EXERCISE GOAL: Leave the pictures out and quote only the lines from the one with "[0:08.00-0:09.00]" down to the end of the listing below.

DATASET:
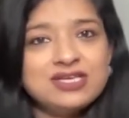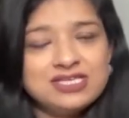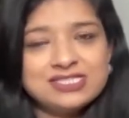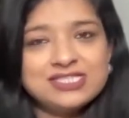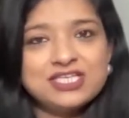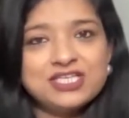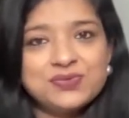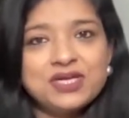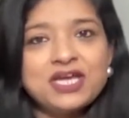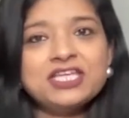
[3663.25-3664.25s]
Stay
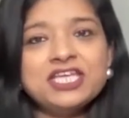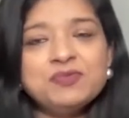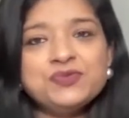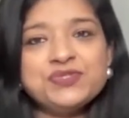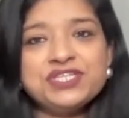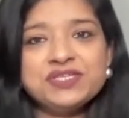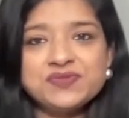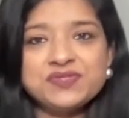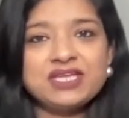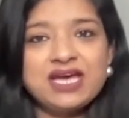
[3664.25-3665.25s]
tuned and keep tweeting
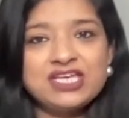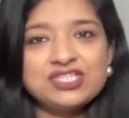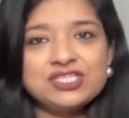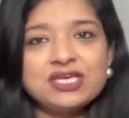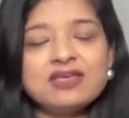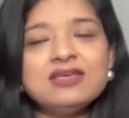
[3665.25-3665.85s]
using the hashtag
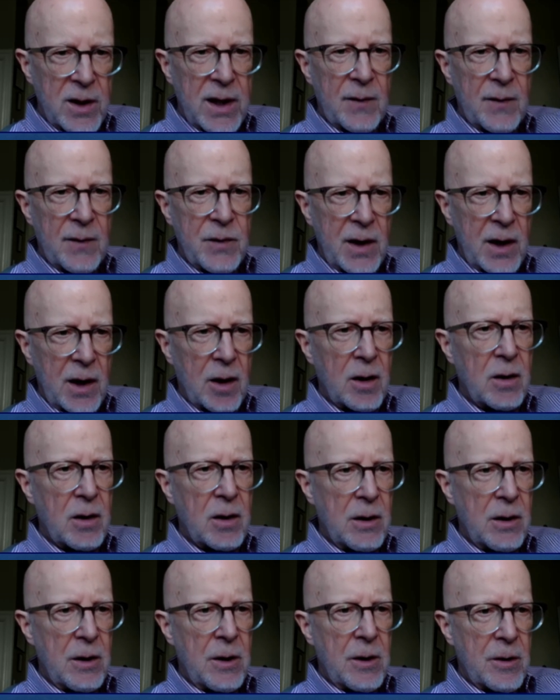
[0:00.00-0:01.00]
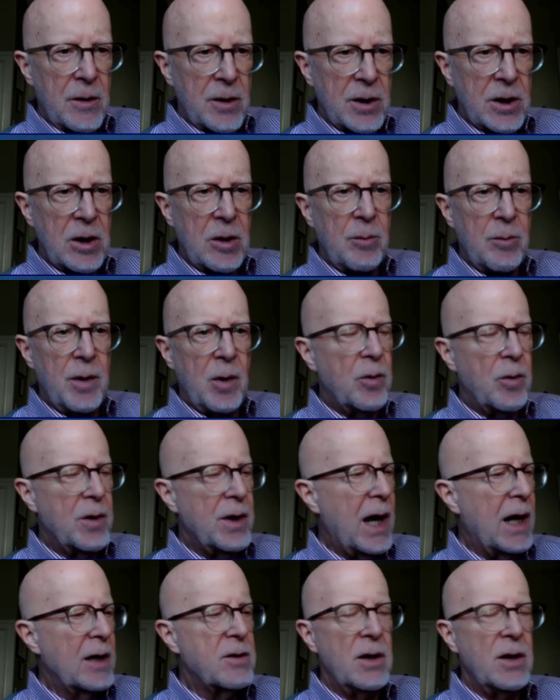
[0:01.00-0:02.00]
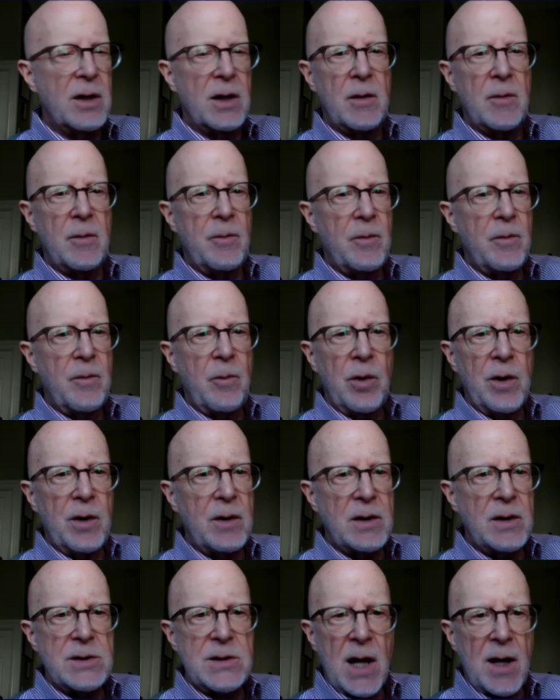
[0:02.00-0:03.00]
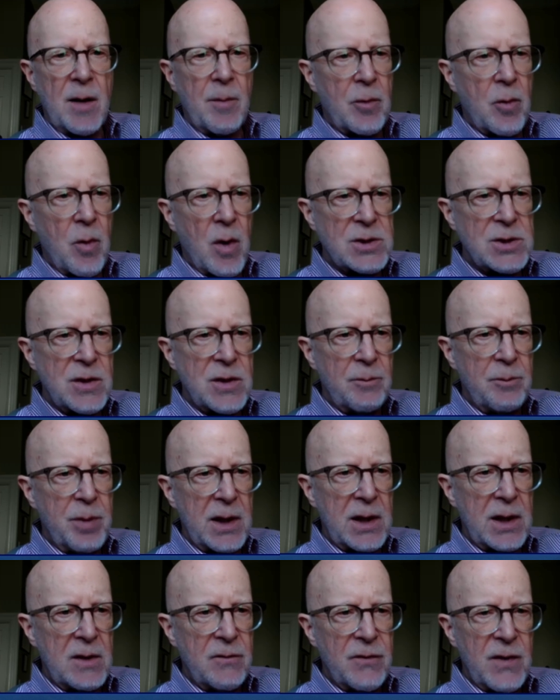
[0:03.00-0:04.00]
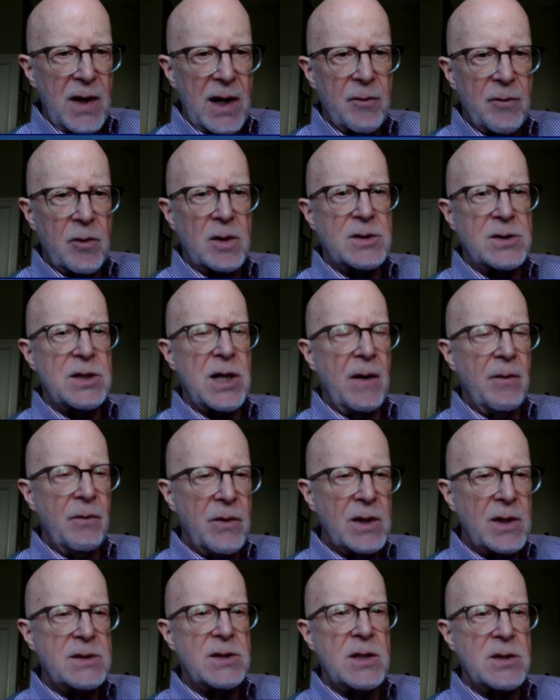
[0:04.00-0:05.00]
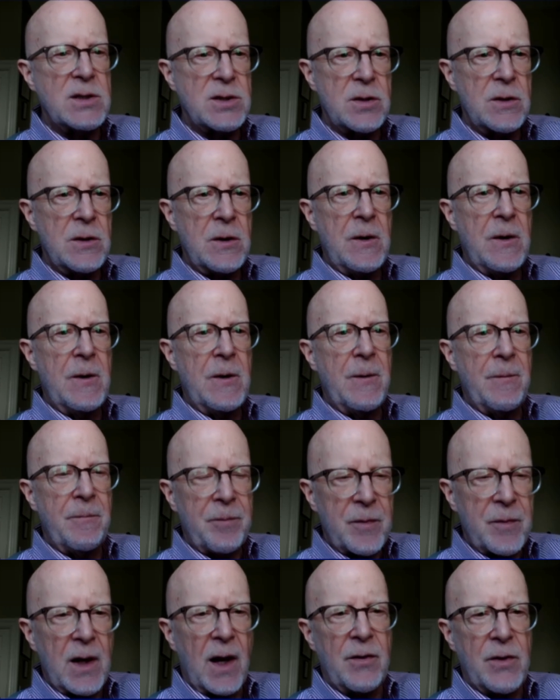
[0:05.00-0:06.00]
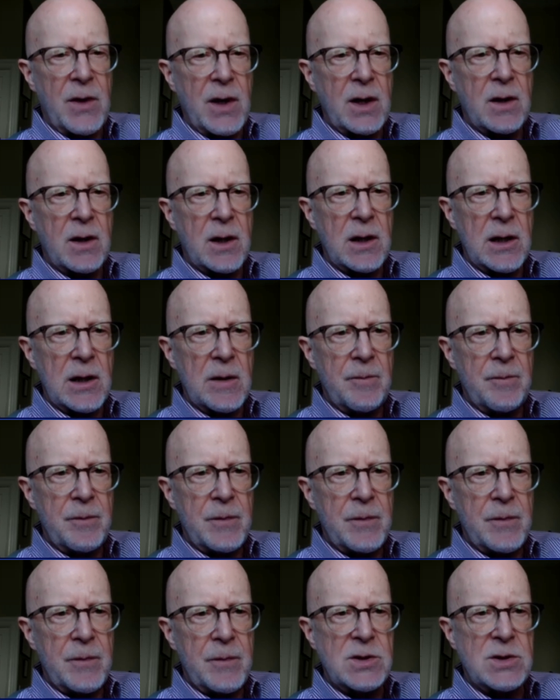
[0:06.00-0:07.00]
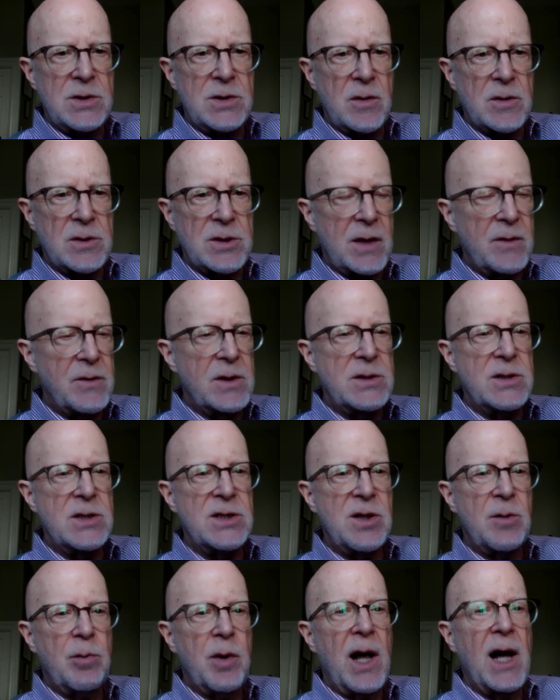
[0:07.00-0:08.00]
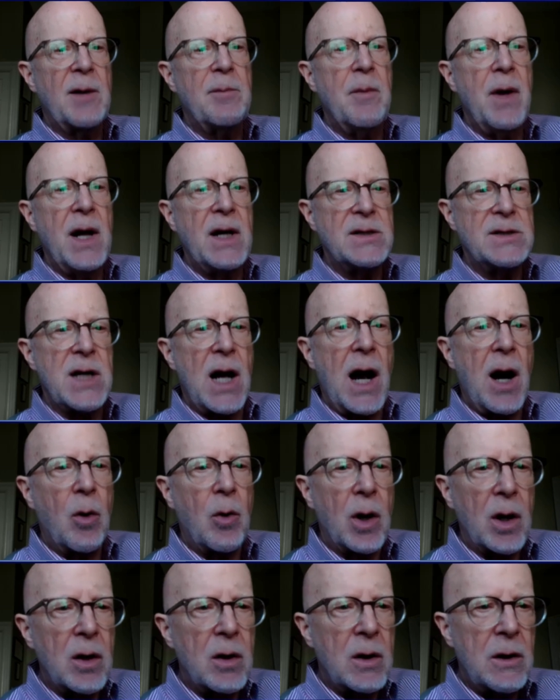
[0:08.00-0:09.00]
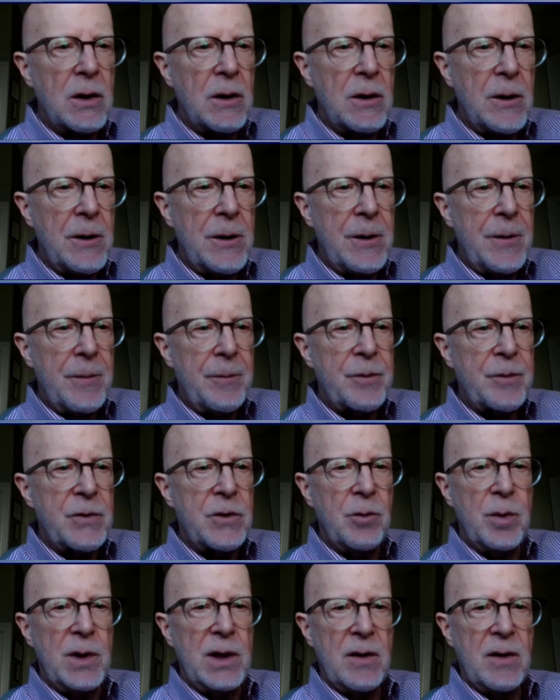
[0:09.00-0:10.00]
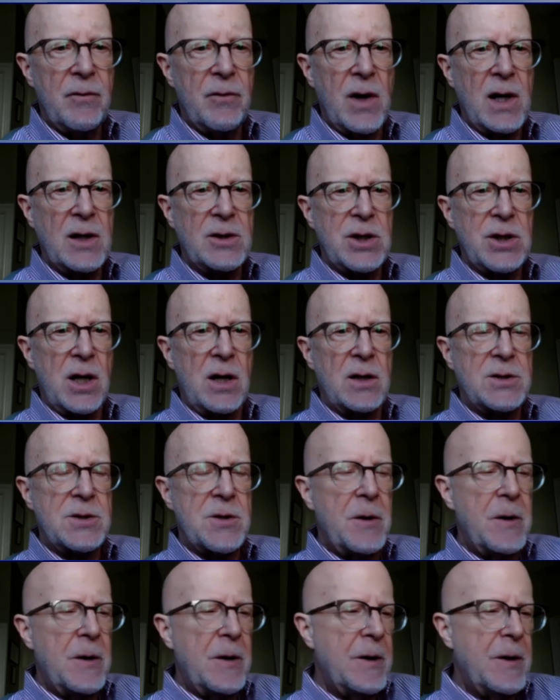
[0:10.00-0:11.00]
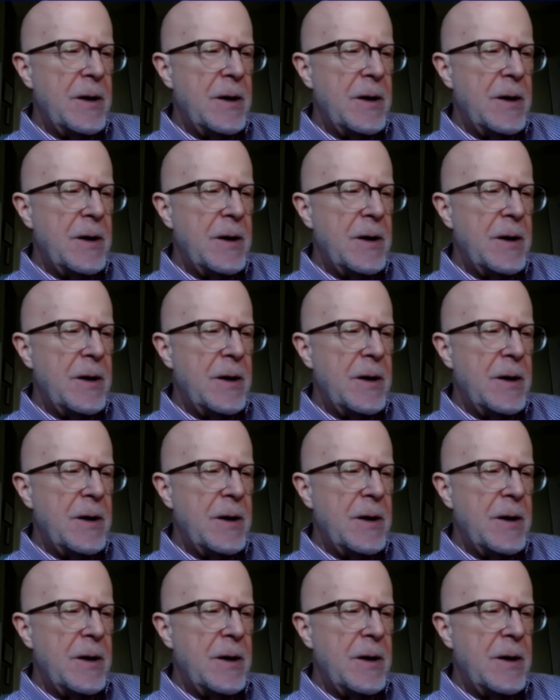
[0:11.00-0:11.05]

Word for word: We'll get there. You know, but we're not going to. We're, it's not a question of picking favorites. And this is, I think, uh, Lucy Stone said, this is the black man's hour to be enfranchised.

ANSWER TO THIS PROBLEM:
[0:08.00-0:09.00]
[0:09.00-0:10.00]
[0:10.00-0:11.00]
[0:11.00-0:11.05]

Word for word: We'll get there. You know, but we're not going to. We're, it's not a question of picking favorites. And this is, I think, uh, Lucy Stone said, this is the black man's hour to be enfranchised.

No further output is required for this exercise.